Parallel Algorithms for Decision Trees Induction
Nuno Reis Amado
Mestrado em Inteligência Artificial e Computação
Universidade do Porto
January 2002
Abstract
In the field of Data Mining and Machine Learning the amount of data
available for building classification procedures is growing very
fast. For the construction of classification procedures, the use of
larger amounts of data increases the probability of achieving
procedures with higher classification accuracy. However, it also
implies higher costs in time and complexity for building those
procedures. Therefore, there is a great need for algorithms capable of
building classifiers from larger datasets and, simultaneously, being
computationally efficient and scalable. One possible solution for
reducing the amount of time used in the construction of classification
procedures from very large datasets, and, by this, keeping their
classification accuracy, is the use of parallelism.

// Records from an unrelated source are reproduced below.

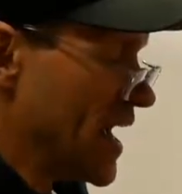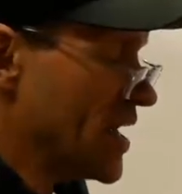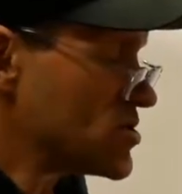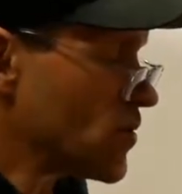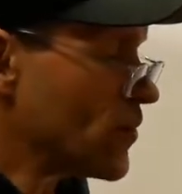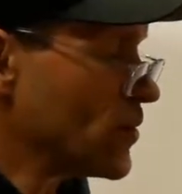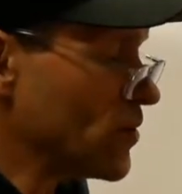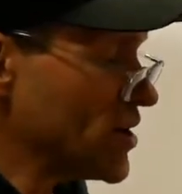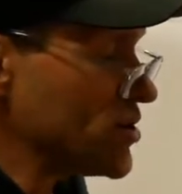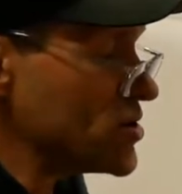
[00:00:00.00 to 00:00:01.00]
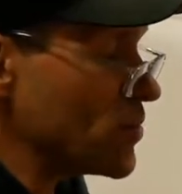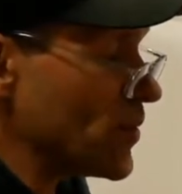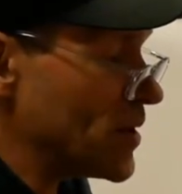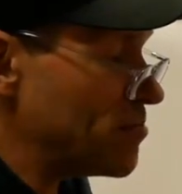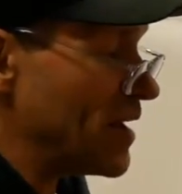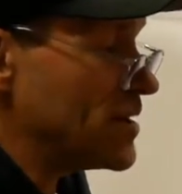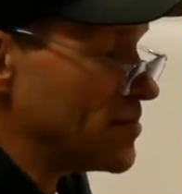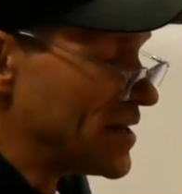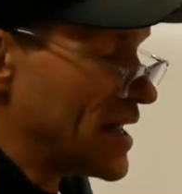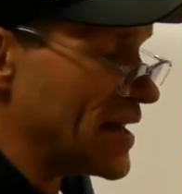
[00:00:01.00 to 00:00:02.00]
And so what we want to do is we want to bend them
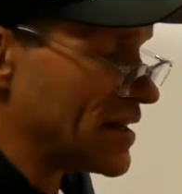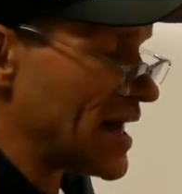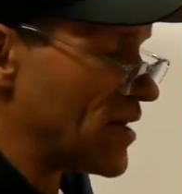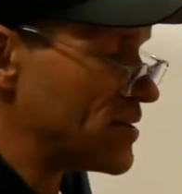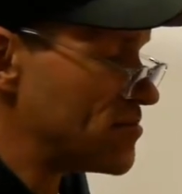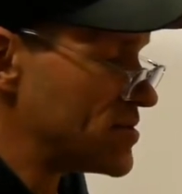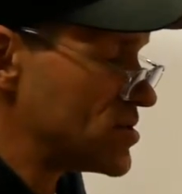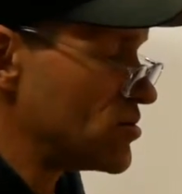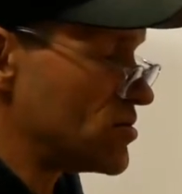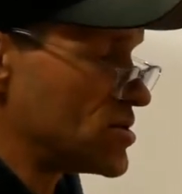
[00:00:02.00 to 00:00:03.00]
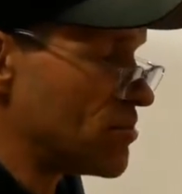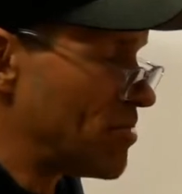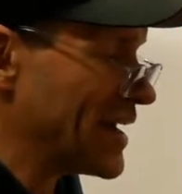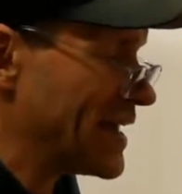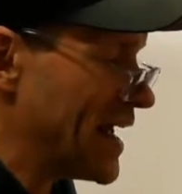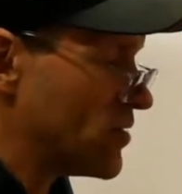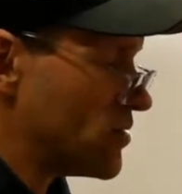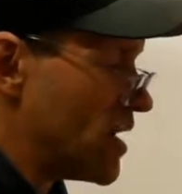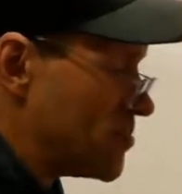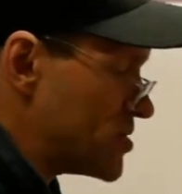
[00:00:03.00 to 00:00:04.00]
and allow them to bucket handle
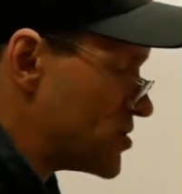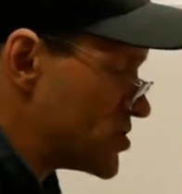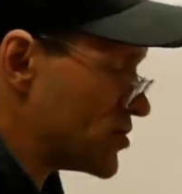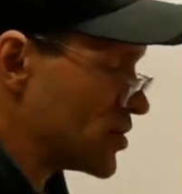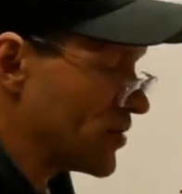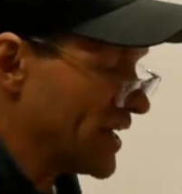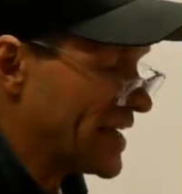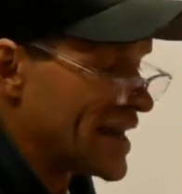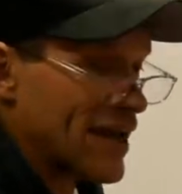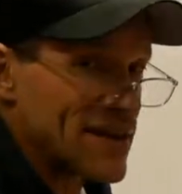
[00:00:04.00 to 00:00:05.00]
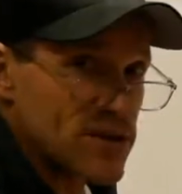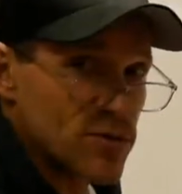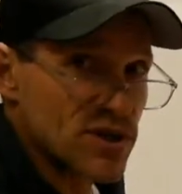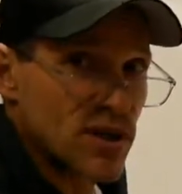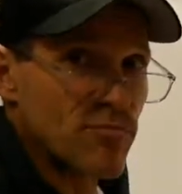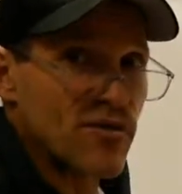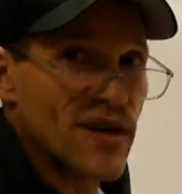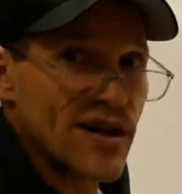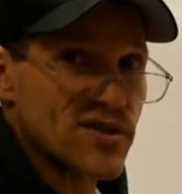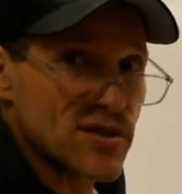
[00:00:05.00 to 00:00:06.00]
up to a certain degree. And that's what's going to
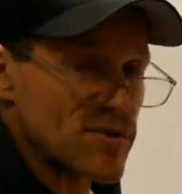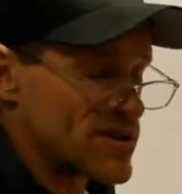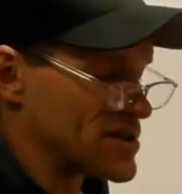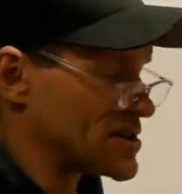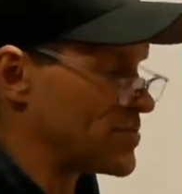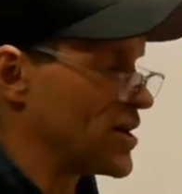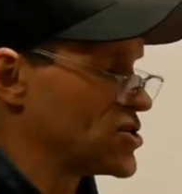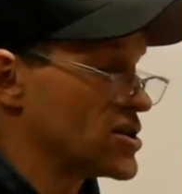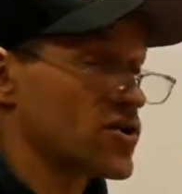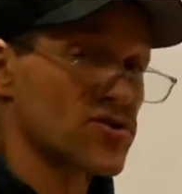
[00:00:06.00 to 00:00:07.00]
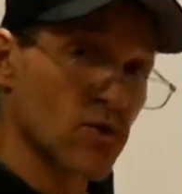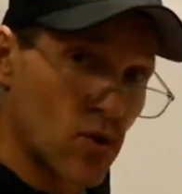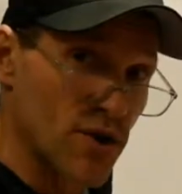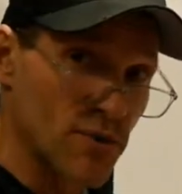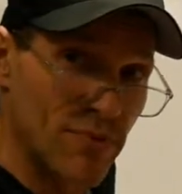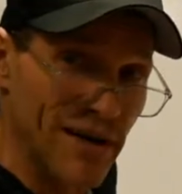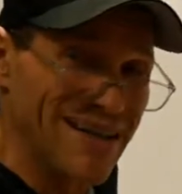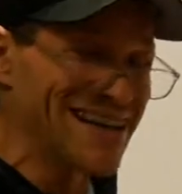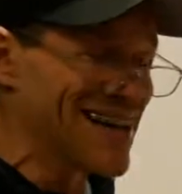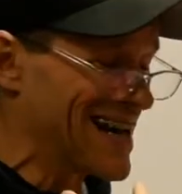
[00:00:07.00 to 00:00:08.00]
provide us some of this expansion here. So quadruped,
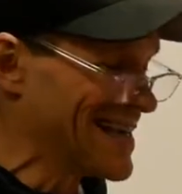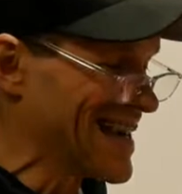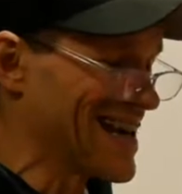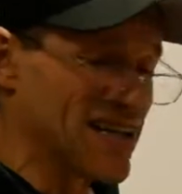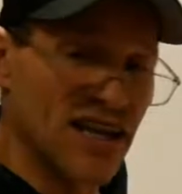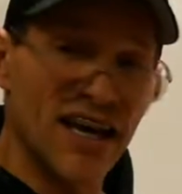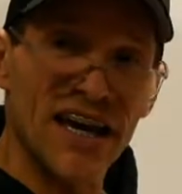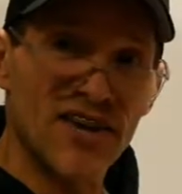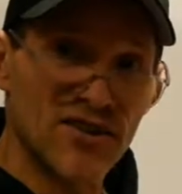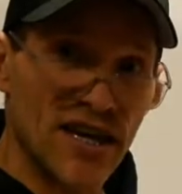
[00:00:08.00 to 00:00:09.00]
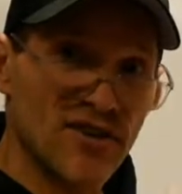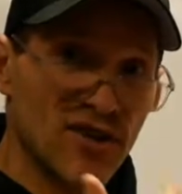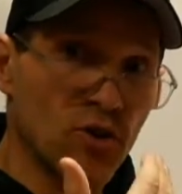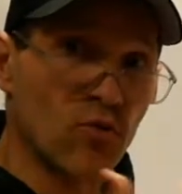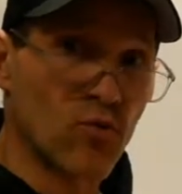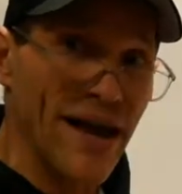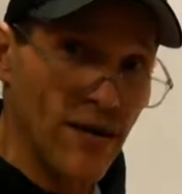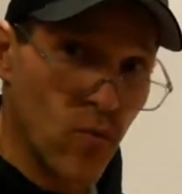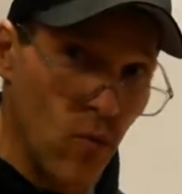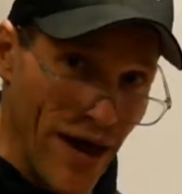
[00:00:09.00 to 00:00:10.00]
again, is a great
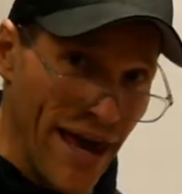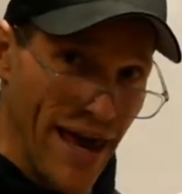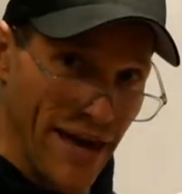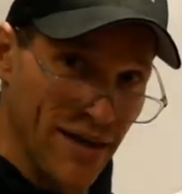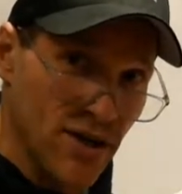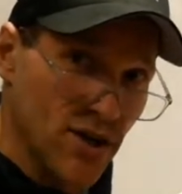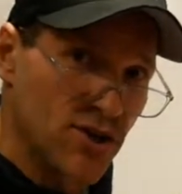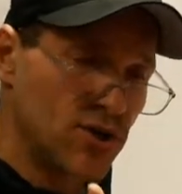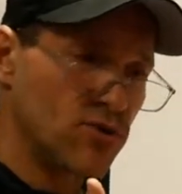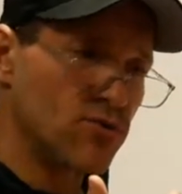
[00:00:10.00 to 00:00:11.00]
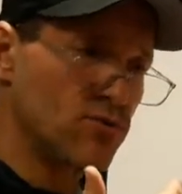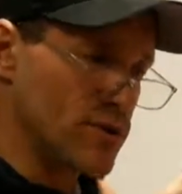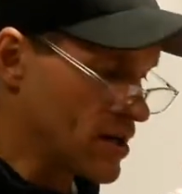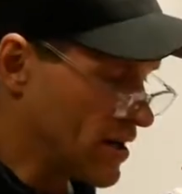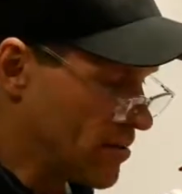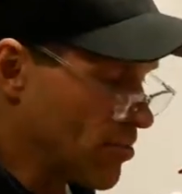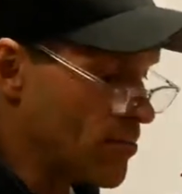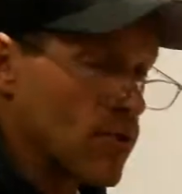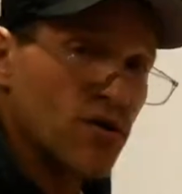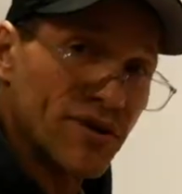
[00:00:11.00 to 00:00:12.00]
way to
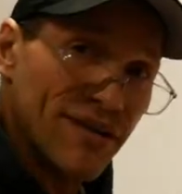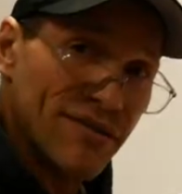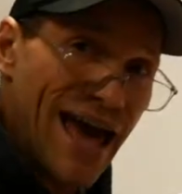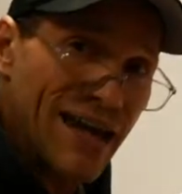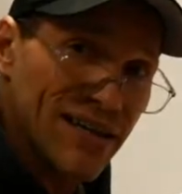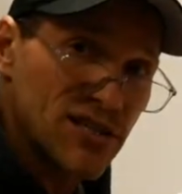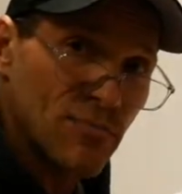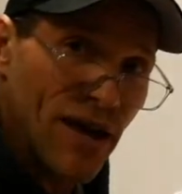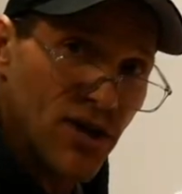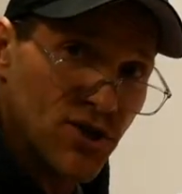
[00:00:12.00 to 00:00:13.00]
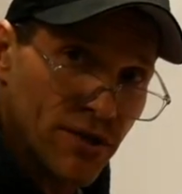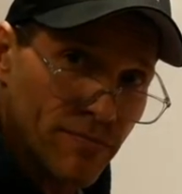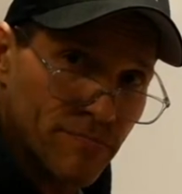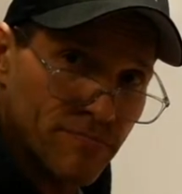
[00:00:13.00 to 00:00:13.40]
promote that expansion.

In this work we only considered those classification procedures based
upon decision trees since they have been extensively used in many
fields and considered as the most suitable models for data mining and
machine learning. We present a few strategies used in the
implementation of parallel decision tree induction algorithms based on
techniques such as task parallelism, data parallelism and hybrid
parallelism.
Based upon the C4.5 decision tree induction algorithm and on some of
the introduced strategies and techniques, we developed a new parallel
decision tree induction algorithm, implemented it using MPI and
analysed its performance on a distributed memory cluster.